ADALET KOMİSYONU RAPORU
– Tasarının 75. maddesi teselsül nedeniyle 76. madde olarak aynen kabul edilmiş, ancak Komisyon çoğunluğu tarafından kabul edilen bu hükme karşı şu görüşler ileri sürülmüştür:
* Hüküm, tazminat ve yargılama hukukunun gerekleri ile bağdaşmamaktadır.
* Geçici ödemenin miktar bakımından ölçütleri yasada yer almamaktadır. Takdir hakkı sınırlarını zorlayacak keyfilik alanı üretilmiş olmaktadır.
* Tazminatın tahsilini imkansız kılacak borçlu tavırlarına karşı ihtiyati tedbir yolu açıktır.
* Hüküm, hakimi ihsas-ı reye zorlamaktadır.

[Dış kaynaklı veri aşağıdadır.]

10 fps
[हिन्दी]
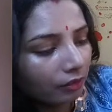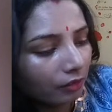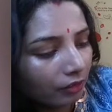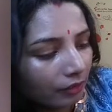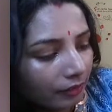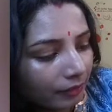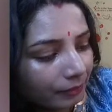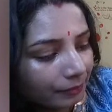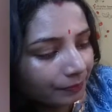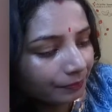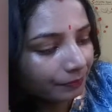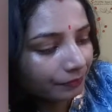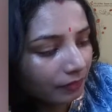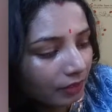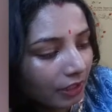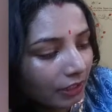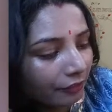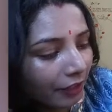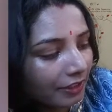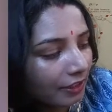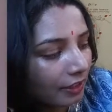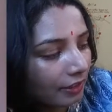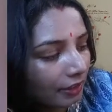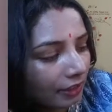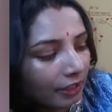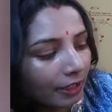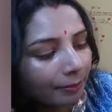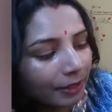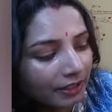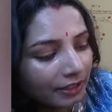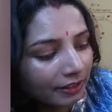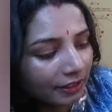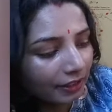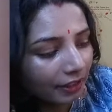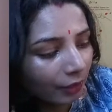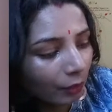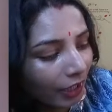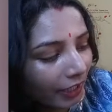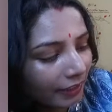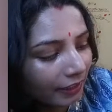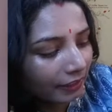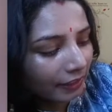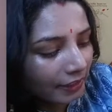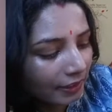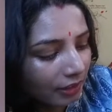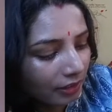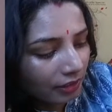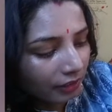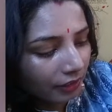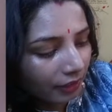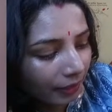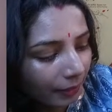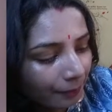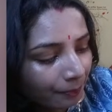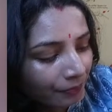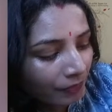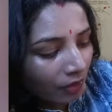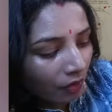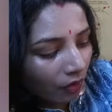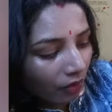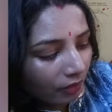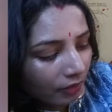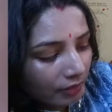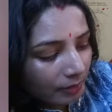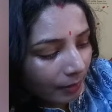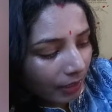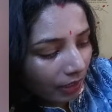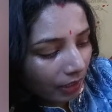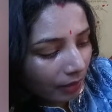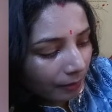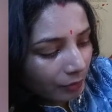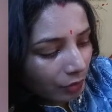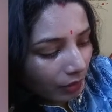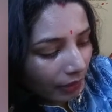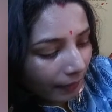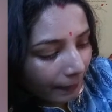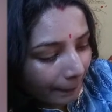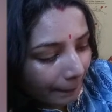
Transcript: और टीथ वाइटन कर सकते हैं अगर आपकी टीथ दिख रही हो हाइट इंक्रीज़ कर सकते हैं और इसमें आप जो है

* Davanın reddi ve davacının geçici ödemeleri geri verememesi, subjektif ifa imkansızlığı halinde kanun bir çözüm (koruma normu) öngörmemektedir. Bu durumda ancak devletin sorumluluğu ikame edilebilir. Kanun ve hükümle ihdas olunan zararın sorumlusu, bu tasarrufların nihai faili olan devlet olmak gerekir (Yargı veya yasa, sorumsuzun sırtına hiçbir yükü yükleyemez). Aksi durumda yasanın meşruluk (adalete uygunluk) koşulu ortadan kalkmaktadır.(Any. m.2)
* Nafaka ve benzeri geçici veya sürekli ödemelerin borçlularının alacaklı ile aile yahut akrabalık hukukundan kaynaklanan bir statü-koruma bağı içinde oldukları hatırlanmalıdır. Başka deyimle bu durumlar, tazminatta geçici ödemeye meşruiyet zemini oluşturmaz.

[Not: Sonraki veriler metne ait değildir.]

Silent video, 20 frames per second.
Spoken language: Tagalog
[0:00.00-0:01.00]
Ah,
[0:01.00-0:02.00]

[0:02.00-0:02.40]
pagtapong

* Mukayeseli sorumluluk hukuku, bize, bu tür atipik düzenlemenin tek örneğini dahi sunmamaktadır.
Kabul edilen madde lehine olarak; maddenin bir reform niteliğinde olduğu, aile hukukundaki tedbir nafakası gibi hukukumuzda bazen geçici ödemeye dair hükümlere yer verildiği, madde hükmünde geçici ödemenin yapılabilmesinin inandırıcı deliller sunulması ve zarar görenin ekonomik durumunun bu ödemeyi gerekli kılması gibi koşullara bağlandığı ve bu kapsamda yapılacak ödemelerin de cüz’i miktarlar olacağı ifade edilmiştir.
TBMM Tartışma ve Kabul Metni
76. maddeyi oylarınıza sunuyorum: Kabul edenler… Kabul etmeyenler… Kabul edilmiştir.